# Records to process:
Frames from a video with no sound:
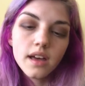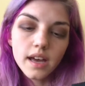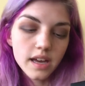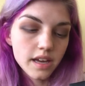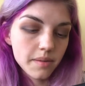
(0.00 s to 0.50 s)

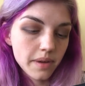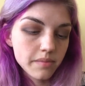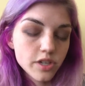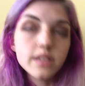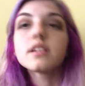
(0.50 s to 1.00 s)
I'm
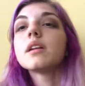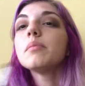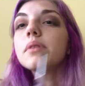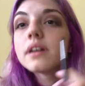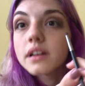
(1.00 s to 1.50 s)
just gonna
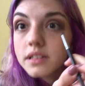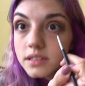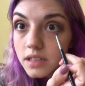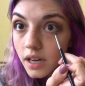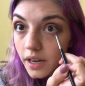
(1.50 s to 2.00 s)
put a
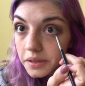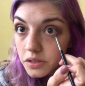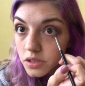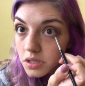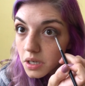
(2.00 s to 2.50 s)

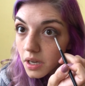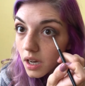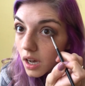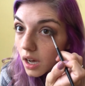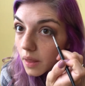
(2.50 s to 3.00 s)
touch
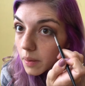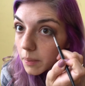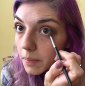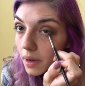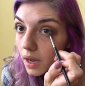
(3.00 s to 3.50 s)
on the
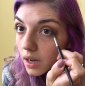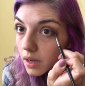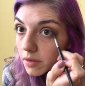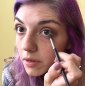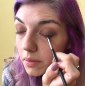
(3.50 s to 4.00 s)

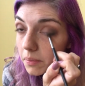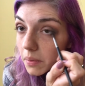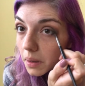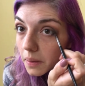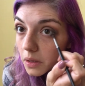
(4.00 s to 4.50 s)
bottom,
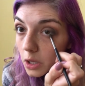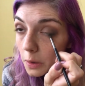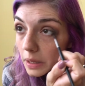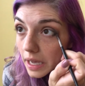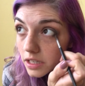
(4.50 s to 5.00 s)
on the
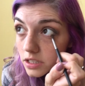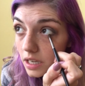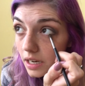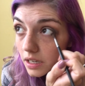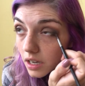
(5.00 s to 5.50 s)
lower lash
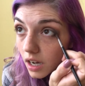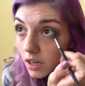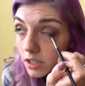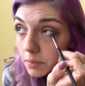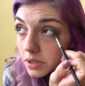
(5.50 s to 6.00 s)
line,
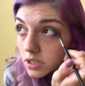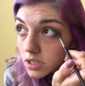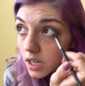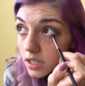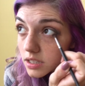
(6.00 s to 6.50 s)
but
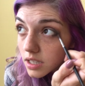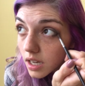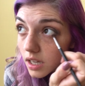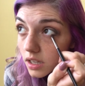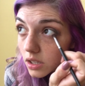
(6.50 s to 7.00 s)
just
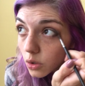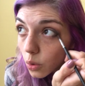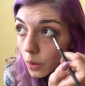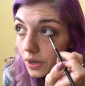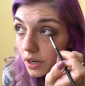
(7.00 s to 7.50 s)
on the
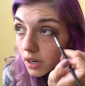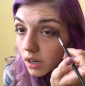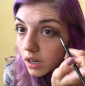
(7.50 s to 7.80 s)
corner.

# Exercise prompt:
Set the data above down again exactly as given, with no pictures.

# Response for this exercise:
Frames from a video with no sound:
(0.00 s to 0.50 s)

(0.50 s to 1.00 s)
I'm
(1.00 s to 1.50 s)
just gonna
(1.50 s to 2.00 s)
put a
(2.00 s to 2.50 s)

(2.50 s to 3.00 s)
touch
(3.00 s to 3.50 s)
on the
(3.50 s to 4.00 s)

(4.00 s to 4.50 s)
bottom,
(4.50 s to 5.00 s)
on the
(5.00 s to 5.50 s)
lower lash
(5.50 s to 6.00 s)
line,
(6.00 s to 6.50 s)
but
(6.50 s to 7.00 s)
just
(7.00 s to 7.50 s)
on the
(7.50 s to 7.80 s)
corner.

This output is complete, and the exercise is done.